Stored data entries:
**********

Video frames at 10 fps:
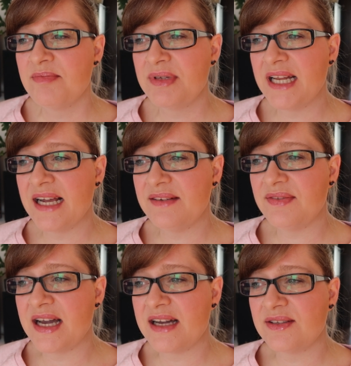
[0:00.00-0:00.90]
bin
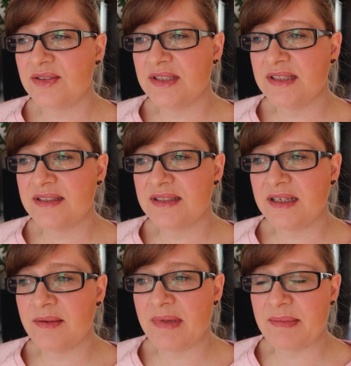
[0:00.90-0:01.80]
halt wach und
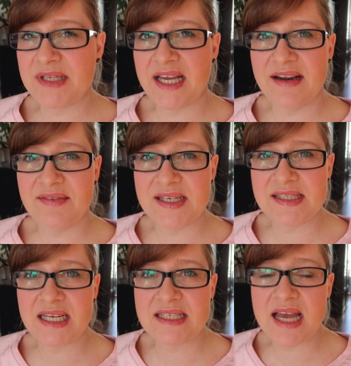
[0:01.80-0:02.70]
ähm, habe
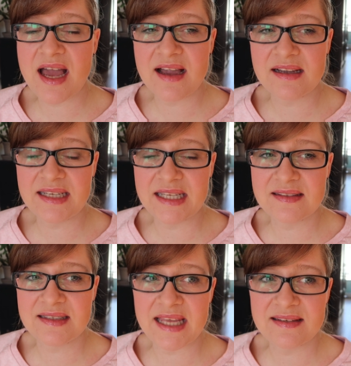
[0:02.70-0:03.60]
teilweise dann Tage,
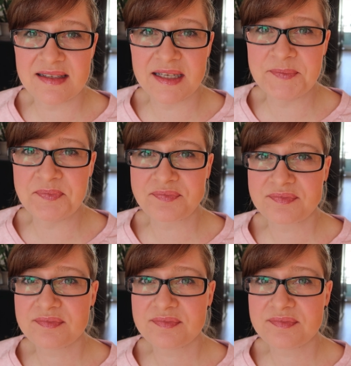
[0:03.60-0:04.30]
jetzt gestern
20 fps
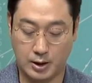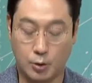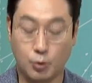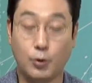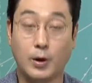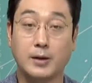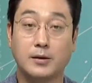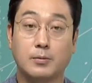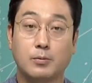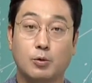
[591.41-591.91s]

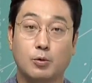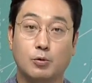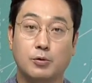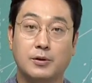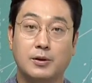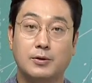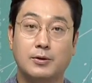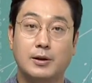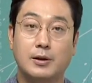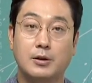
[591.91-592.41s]
관심도
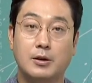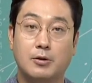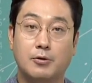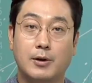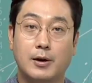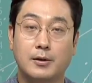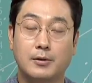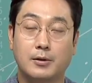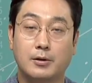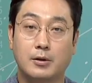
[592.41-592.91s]
친환경
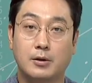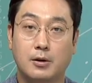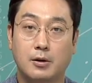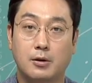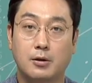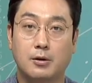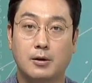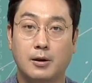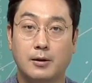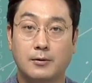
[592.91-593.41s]

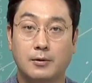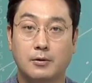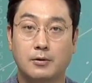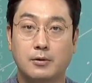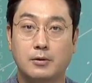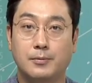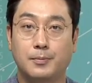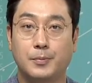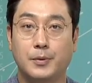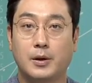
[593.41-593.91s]

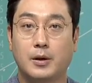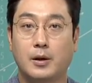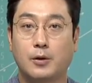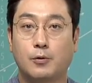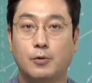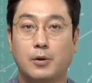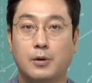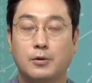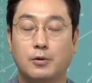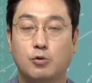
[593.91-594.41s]
관련해서는
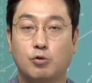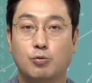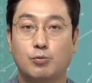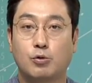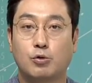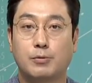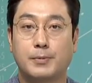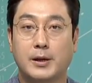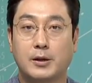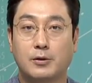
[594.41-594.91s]
계속해서
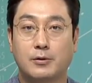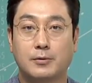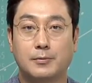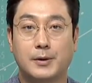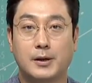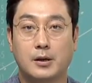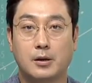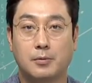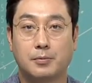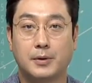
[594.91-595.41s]
주목을 받을
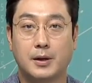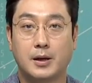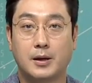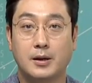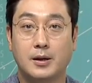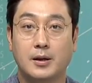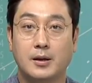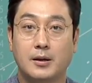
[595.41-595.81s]
수밖에 없다.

**********

**Task item**.
Please return exactly, and only, the lines from the one containing "[0:03.60-0:04.30]" through the end of the records, with both end lines kept and every picture dropped.

**Answer for this exercise**.
[0:03.60-0:04.30]
jetzt gestern
20 fps
[591.41-591.91s]

[591.91-592.41s]
관심도
[592.41-592.91s]
친환경
[592.91-593.41s]

[593.41-593.91s]

[593.91-594.41s]
관련해서는
[594.41-594.91s]
계속해서
[594.91-595.41s]
주목을 받을
[595.41-595.81s]
수밖에 없다.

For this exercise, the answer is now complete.